# Directions for this task
A faithful, complete transcript of the entries below, without pictures, should be returned.

• • • • •

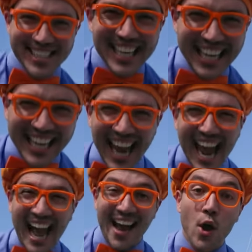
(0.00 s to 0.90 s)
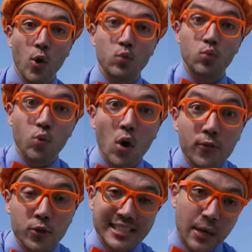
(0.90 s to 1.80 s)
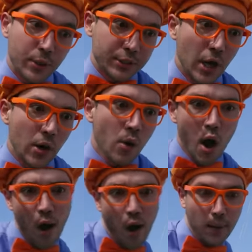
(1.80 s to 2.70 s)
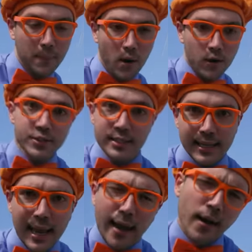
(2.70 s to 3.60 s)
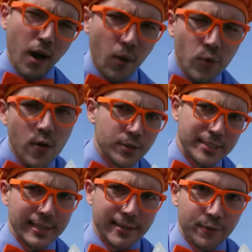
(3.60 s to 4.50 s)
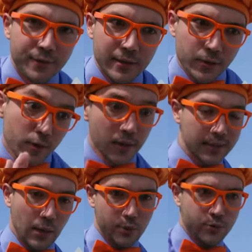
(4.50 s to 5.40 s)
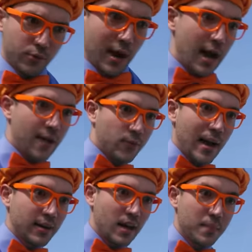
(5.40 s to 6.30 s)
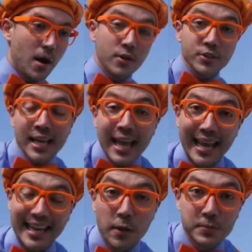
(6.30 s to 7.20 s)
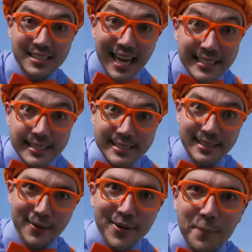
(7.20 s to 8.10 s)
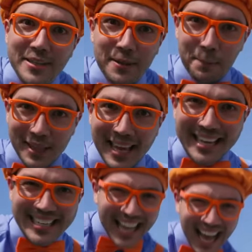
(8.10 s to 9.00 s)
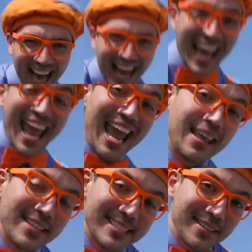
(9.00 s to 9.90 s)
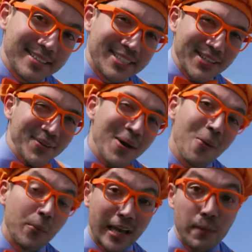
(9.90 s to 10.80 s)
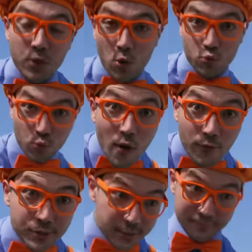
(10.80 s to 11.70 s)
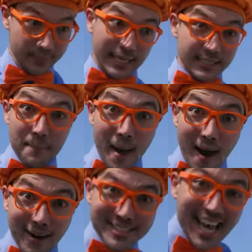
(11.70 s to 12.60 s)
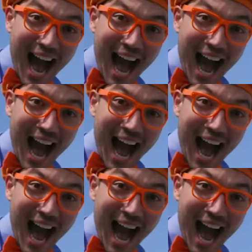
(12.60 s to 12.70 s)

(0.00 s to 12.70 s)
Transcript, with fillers: Yeah, rovers that would go on Mars, yeah. A rover's a little vehicle that would drive around on Mars and help scientists learn about the planet. And the Delta II would help those rovers get to Mars.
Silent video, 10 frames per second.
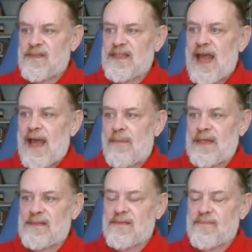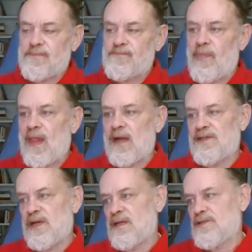The abbot,
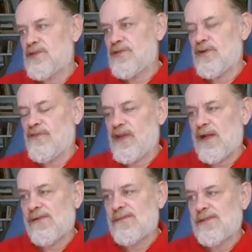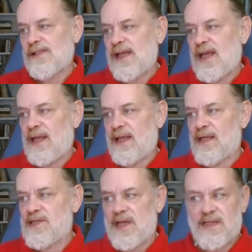John Sturdy,
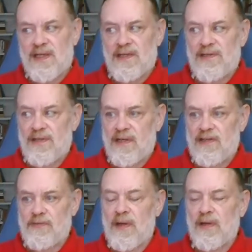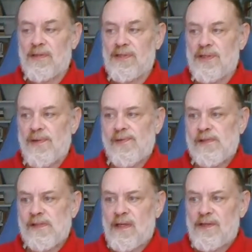alias Essex, and his monks,
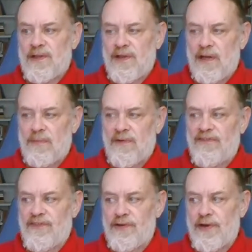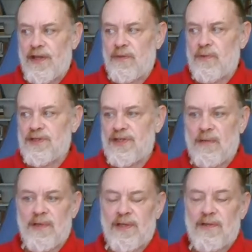to the number of 30, were
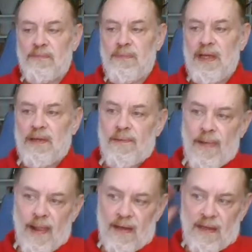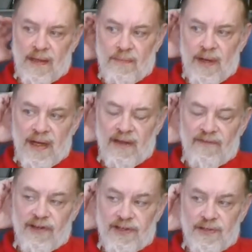summoned to meet the mighty
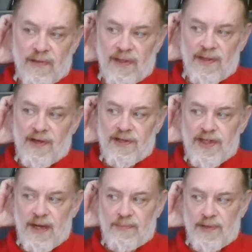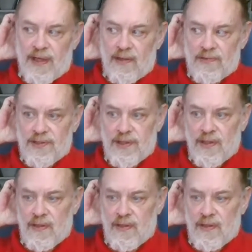official in their chapter house,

• • • • •

# Output of the exercise
(0.00 s to 0.90 s)
(0.90 s to 1.80 s)
(1.80 s to 2.70 s)
(2.70 s to 3.60 s)
(3.60 s to 4.50 s)
(4.50 s to 5.40 s)
(5.40 s to 6.30 s)
(6.30 s to 7.20 s)
(7.20 s to 8.10 s)
(8.10 s to 9.00 s)
(9.00 s to 9.90 s)
(9.90 s to 10.80 s)
(10.80 s to 11.70 s)
(11.70 s to 12.60 s)
(12.60 s to 12.70 s)

(0.00 s to 12.70 s)
Transcript, with fillers: Yeah, rovers that would go on Mars, yeah. A rover's a little vehicle that would drive around on Mars and help scientists learn about the planet. And the Delta II would help those rovers get to Mars.
Silent video, 10 frames per second.
The abbot,
John Sturdy,
alias Essex, and his monks,
to the number of 30, were
summoned to meet the mighty
official in their chapter house,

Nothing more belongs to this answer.